Pamiętam wywiad z Tiesto z bodajże po płycie Elements of Life, a przed Kaleidoscope, gdzie zagrał te utwory m.in z Nelly Futrado. Powiedział wtedy, że ma pomysł, żeby ludzie, którzy robią muzykę mogli się z niej utrzymać i tworzyć. Że on bardzo dobrze zarabia, ale chciałby otworzyć świat tej muzyki dla innych. I ma na to pomysł. Sprzedał się - to fakt, ale zrobił to po swojemu i na swoich zasadach. Dzięki niemu w pewnym sensie macie dzisiaj więcej elektroniki w radio, dużo młodych i zdolnych idzie w muzykę. Nie zapominajcie o tym, bo gościu sam za to głowę położył i za to mu chwała i szacun.
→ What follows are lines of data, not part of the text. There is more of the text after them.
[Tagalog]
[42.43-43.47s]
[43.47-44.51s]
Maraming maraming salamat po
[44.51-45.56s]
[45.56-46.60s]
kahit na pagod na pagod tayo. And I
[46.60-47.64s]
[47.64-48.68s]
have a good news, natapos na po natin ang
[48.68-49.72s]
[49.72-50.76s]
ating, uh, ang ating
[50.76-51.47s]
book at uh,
Każdy kto jest fanem albo był Tiesto lub w ogóle jest fanem trance itp wie co grał Tiesto w 2006 co w 2010 a co gra teraz. Niestety mocno skręcił w stronę komercji i muzyki klubowej czyli mialkiej papki dla każdego. Ale w sumie fajnie że tacy ludzie wpadają do Gdańska, poza wszystkim to bardzo pozytywny człowiek
kolego byłem jego olbrzymim fanem za czasów utworów typu: Traffic, Just Be itp. nawet udało mi się być na koncercie Dj Tiesto w Los Angeles w 2008. Było cudownie. Jednak uważam, że skończył się on dawno i to co teraz gra to .... kompletna komera do pogibania się w Operze Leśnej. Teraz słucham innych wykonawców i z rozrzewnieniem wspominam dawną twórczość DJ Tiesto. Pozdrawiam.
To od połowy pierwszej dekady nowego wieku kompletnry regres i okropna komercja. Szkoda, kiedyś bardzo lubiłem. Dziś jedynie twórcy psybientu maja cos ciekawego do zaproponowania.
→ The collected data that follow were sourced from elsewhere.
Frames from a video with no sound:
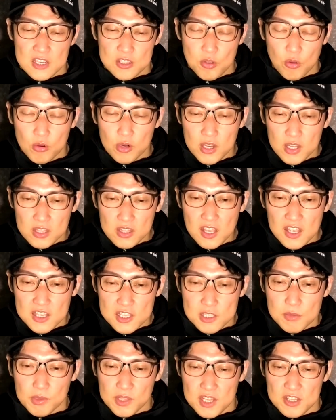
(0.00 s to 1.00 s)
そこに行って
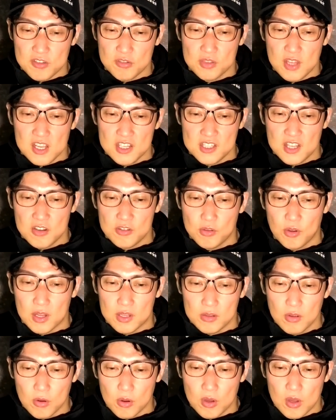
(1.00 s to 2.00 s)
いつもね、充電してる人
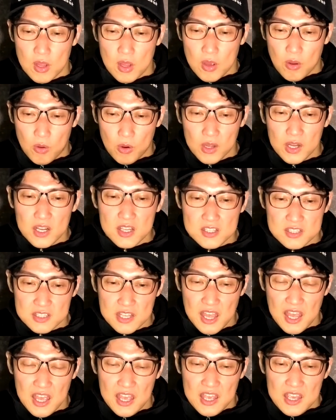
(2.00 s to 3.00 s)
だと、これからです
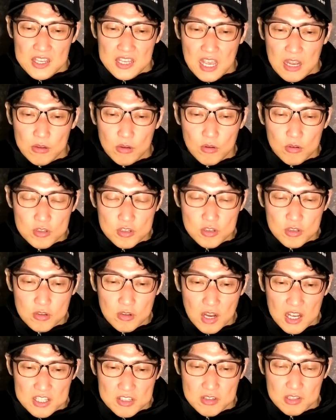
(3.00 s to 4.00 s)
ね、160
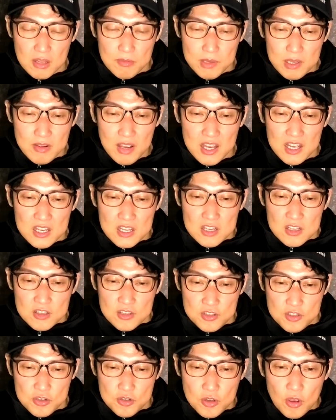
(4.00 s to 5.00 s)
キロ走るためには
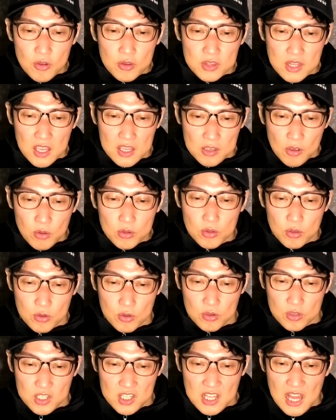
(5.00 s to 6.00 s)
14.4
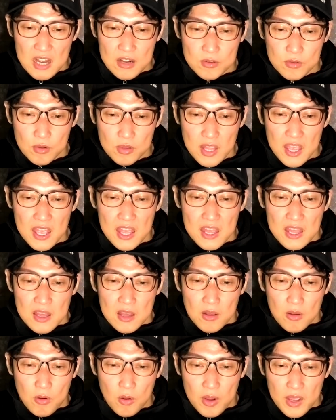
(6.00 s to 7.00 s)
ドルになるので、
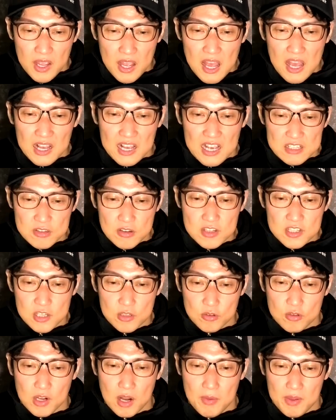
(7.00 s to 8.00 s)
これがソリン車
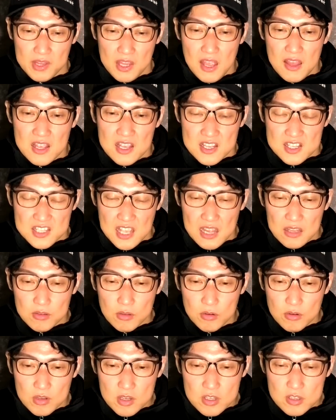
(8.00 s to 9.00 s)
と比べて3
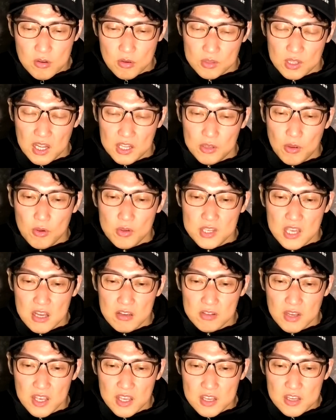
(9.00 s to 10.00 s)
ドル以上、だから
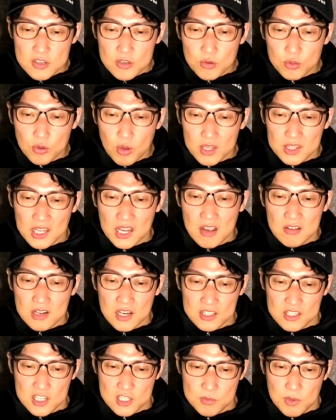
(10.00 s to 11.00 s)
400円以上とか高く
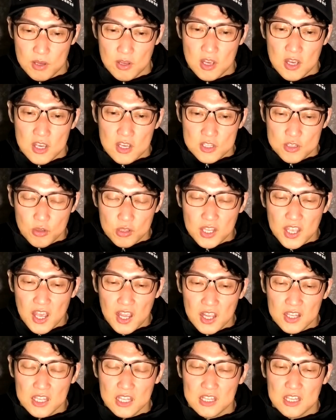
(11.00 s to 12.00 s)
なってしまう、そういった
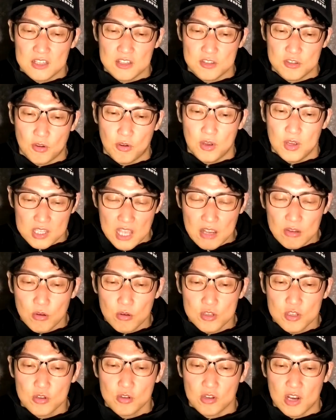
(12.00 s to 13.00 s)
結果になったんですよ。
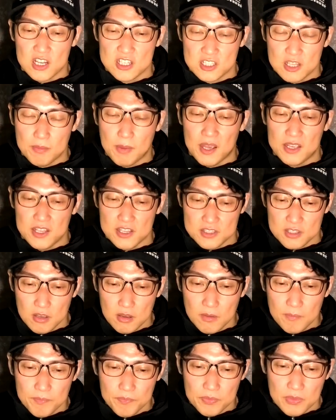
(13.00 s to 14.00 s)
160キロ走った場合です
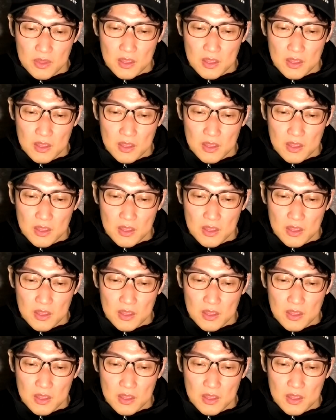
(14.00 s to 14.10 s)
よ。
przypominam że cały czas nagrywają dobre rzeczy Eno, Steve Roach, Lustmord, Robert Rich,Loscil, Irisarri, Rod Modell, Biosphere, Moodyman, Omar-S, są dobre wytwórnie Silent Season, Cryo Chamber, Ultimae ndatl, sound Signature, Echospace, Rohs!, Yoyaku, Berg Audio, żeby wymienić tylko kilka pierwszych z brzegu itd.
Elektronika to nie tylko jej wersja pop czy techno, do czego niestety jest bardzo często zrównywana.
Niemcy nadal daja rade. Polecam Solomon, David August i pewnie ze setka innych mniej znanych wykonawcow i djow. Ciesto niech sobie gra dla mas i jest git. Kazdy znajdzie cos dla siebie.
Bez obrażania nikogo nie piszcie, że to była muzyka trance czy techno, bo EDM nie ma z tym nic wspólnego. Można to przypiąć do mega imprezy kawałków radiowych.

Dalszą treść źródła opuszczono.